Dalam perspektif “lompatan rusa” Emily, moral semacam itu justru menjadi mesin penghancur bagi naluri mahluk hidup yang di sepanjang sejarah peradaban terbukti menghindarkannya dari kepunahan. Kita pun kini digiring menjadi rusa yang melupakan kesakitannya hingga tak tahu cara luput dari bahaya: arus transportasi terus menderas, migrasi tak terkendali, impor tenaga kerja asing lestari, lalu pada saat yang sama, orang terus saja menganggap enteng pandemi dan bergerak ke sana kemari; bergerombol, berkerumun, hingga jumlah terinfeksi terus bertambah dari hari ke hari. Lockdown, yang dalam hukum di Indonesia setara dengan kekarantinaan, tidak dianggap perlu.

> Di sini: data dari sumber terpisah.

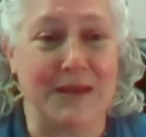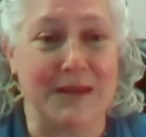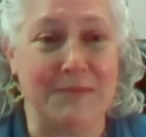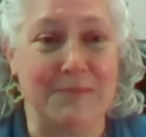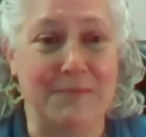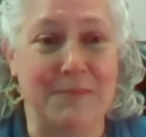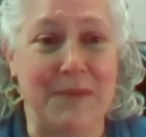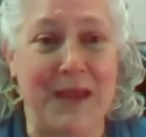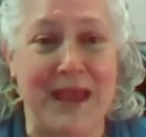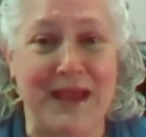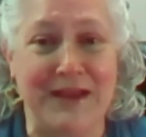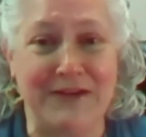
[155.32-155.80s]

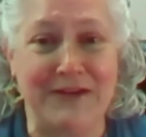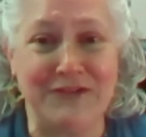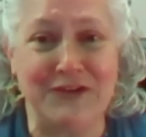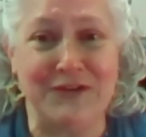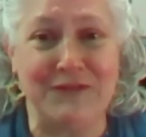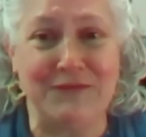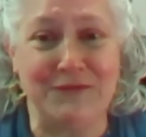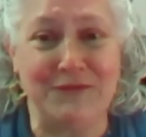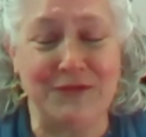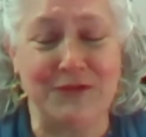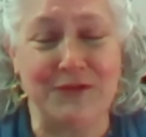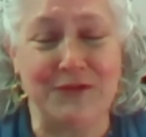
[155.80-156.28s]

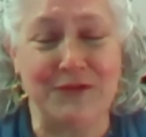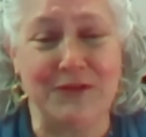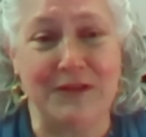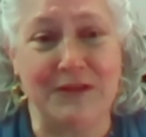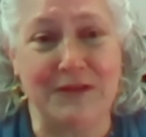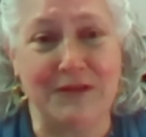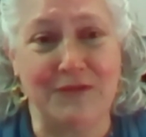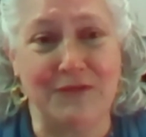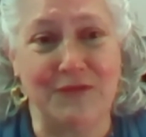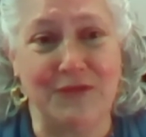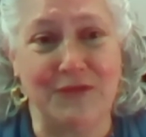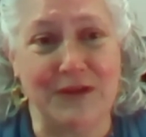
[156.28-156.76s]
passion for
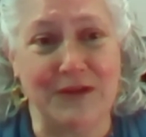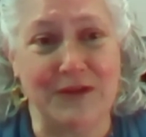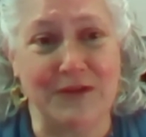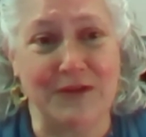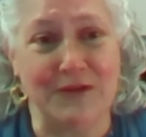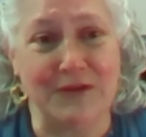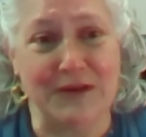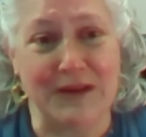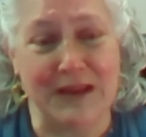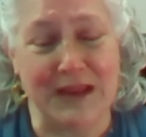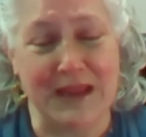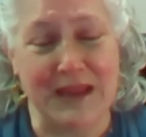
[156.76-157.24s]
this
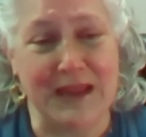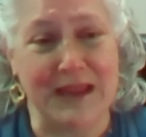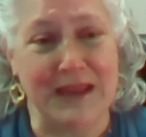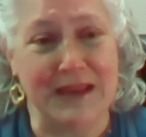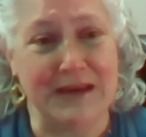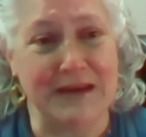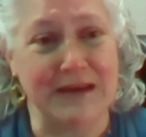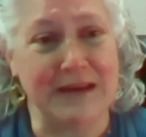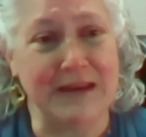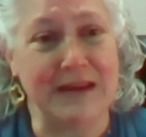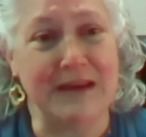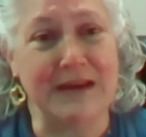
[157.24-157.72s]
field,
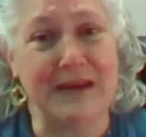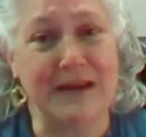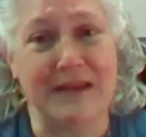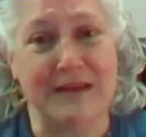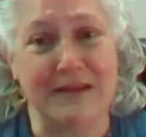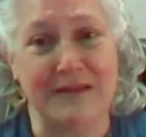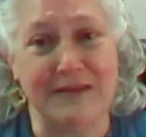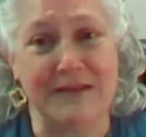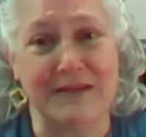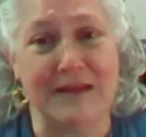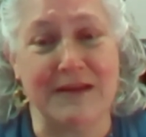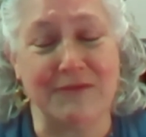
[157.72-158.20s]
and it
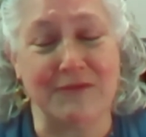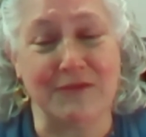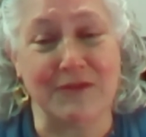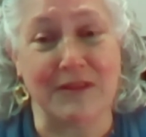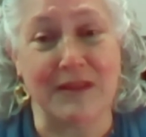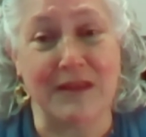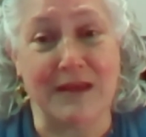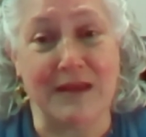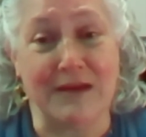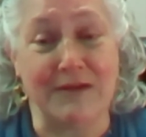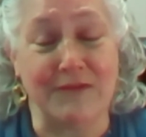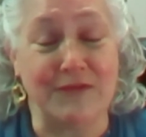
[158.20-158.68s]
has never
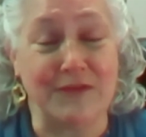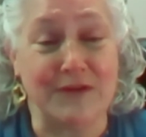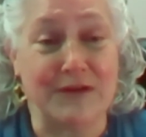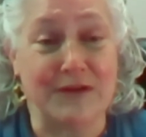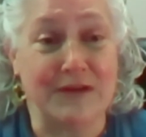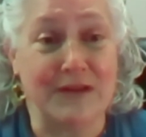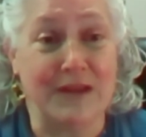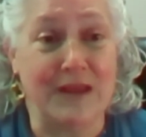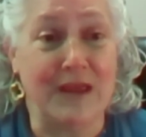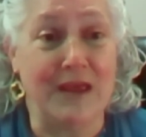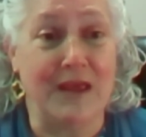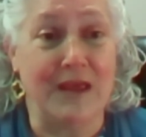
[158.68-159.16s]
left.
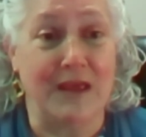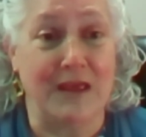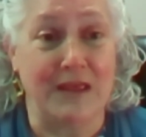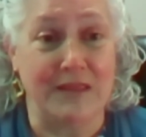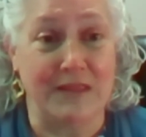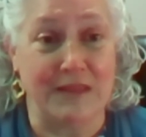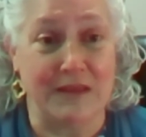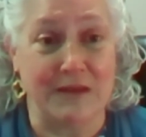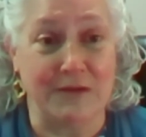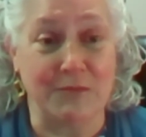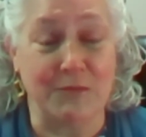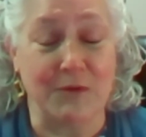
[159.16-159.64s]
I
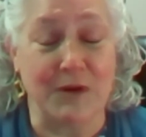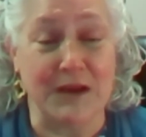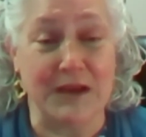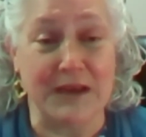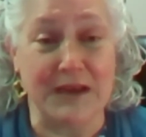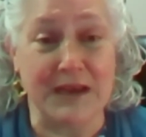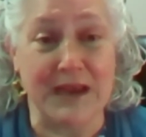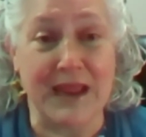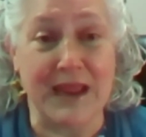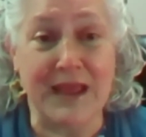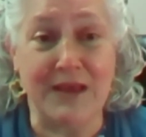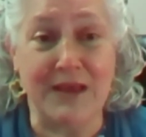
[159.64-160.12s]
think right
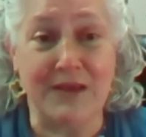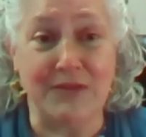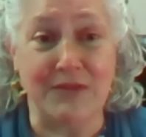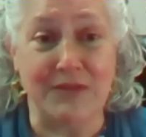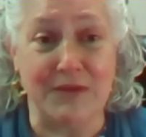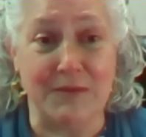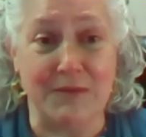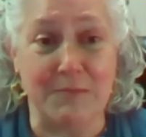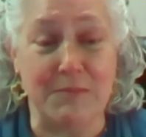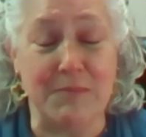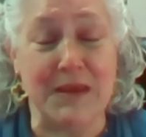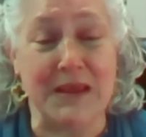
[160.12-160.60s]
now
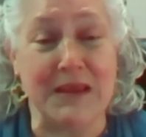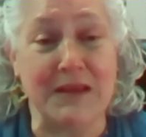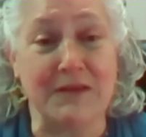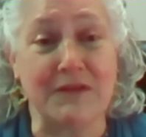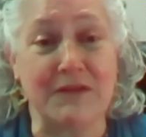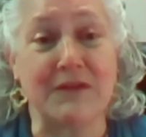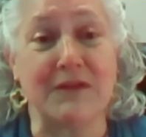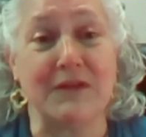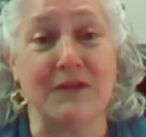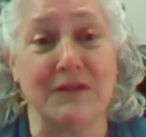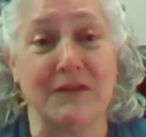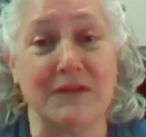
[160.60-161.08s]
the
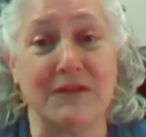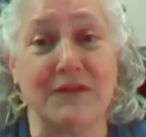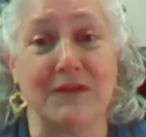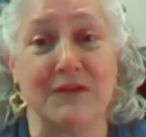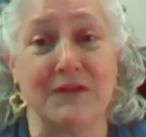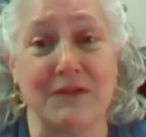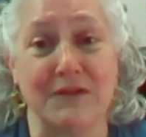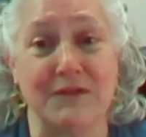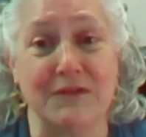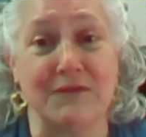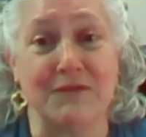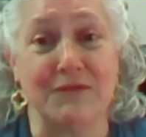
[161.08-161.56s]
biggest
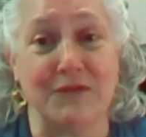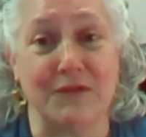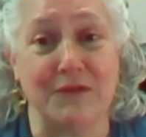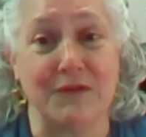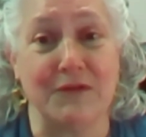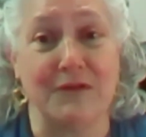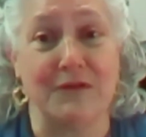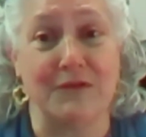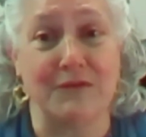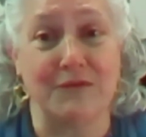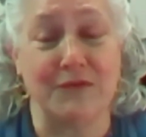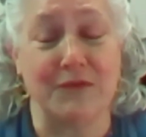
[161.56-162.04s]
concern
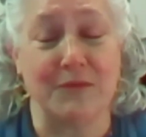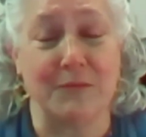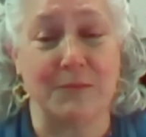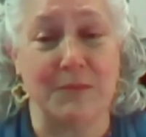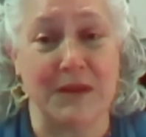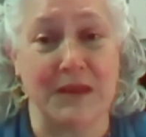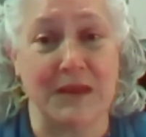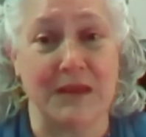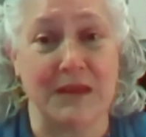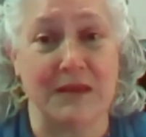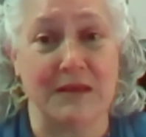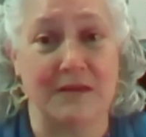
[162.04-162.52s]
for
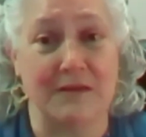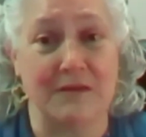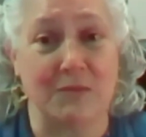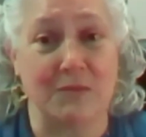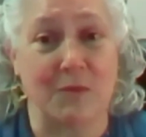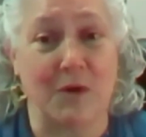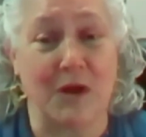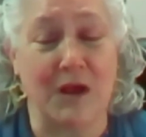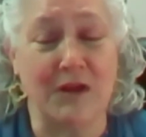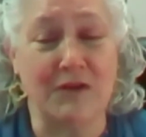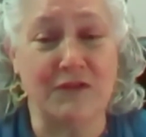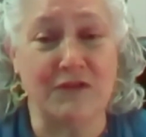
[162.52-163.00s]
me is
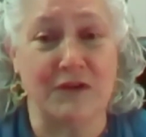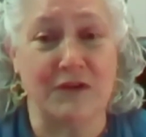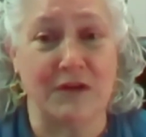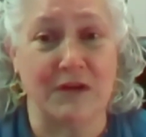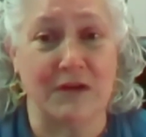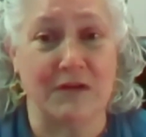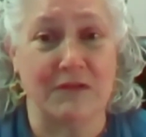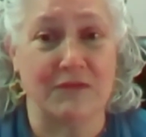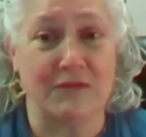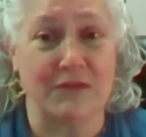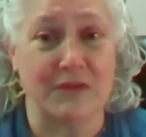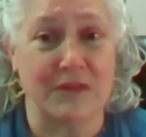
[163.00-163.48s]
watching
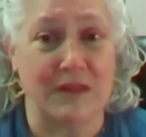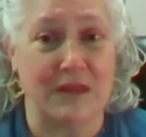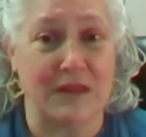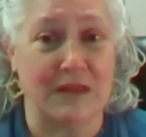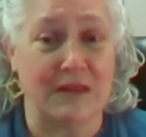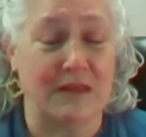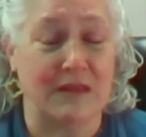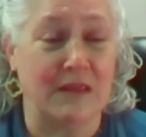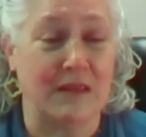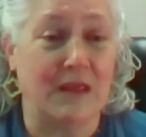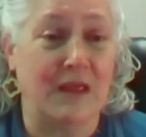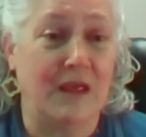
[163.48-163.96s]
over
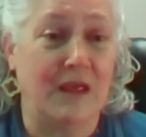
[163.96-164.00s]
the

Hasilnya adalah satu istilah aneh: work from home. Di tengah kepungan pandemi dan komando polisi, orang dipaksa diam di rumah tanpa dipenuhi kebutuhan-kebutuhan dasarnya. Lini masa berbagai platform media pun dipenuhi pameran “di rumah saja”.

Mereka bernyanyi, bermain musik, memasak, menulis, membaca buku, membaca puisi, membuat laporan perusahaan, konferensi jarak jauh, mengajar online, bermain zombie atau homes cape di HP, dan lain sebagainya. Sayangnya tidak semua pekerjaan bisa dibawa ke rumah. Tidak juga semua orang memiliki cadangan hidup jika harus berpuluh hari diam tanpa penghasilan.

Di daerah-daerah yang didominasi buruh dan pedagang, tagar “di rumah saja” jelas membuat mereka tak baik-baik saja. Orang kelabakan, sebab semakin hari uang semakin habis, beras habis, barang-barang yang bisa dijual habis, sementara setidaknya perut tetap dua kali sehari minta diisi. Belum lagi kredit motor, kredit rumah, bayar kontrakan, bayar cicilan bank, bayar listrik, bayar air, dan lain sebagainya.

Tak perlu kaum anarko atau buku-buku kiri untuk meletuskan kerusuhan dan penjarahan. Satu-satunya juru selamat hingga tak terjadi kekacauan sosial adalah pembagian sembako gratis yang sekali waktu dilakukan sejumlah ormas keagamaan.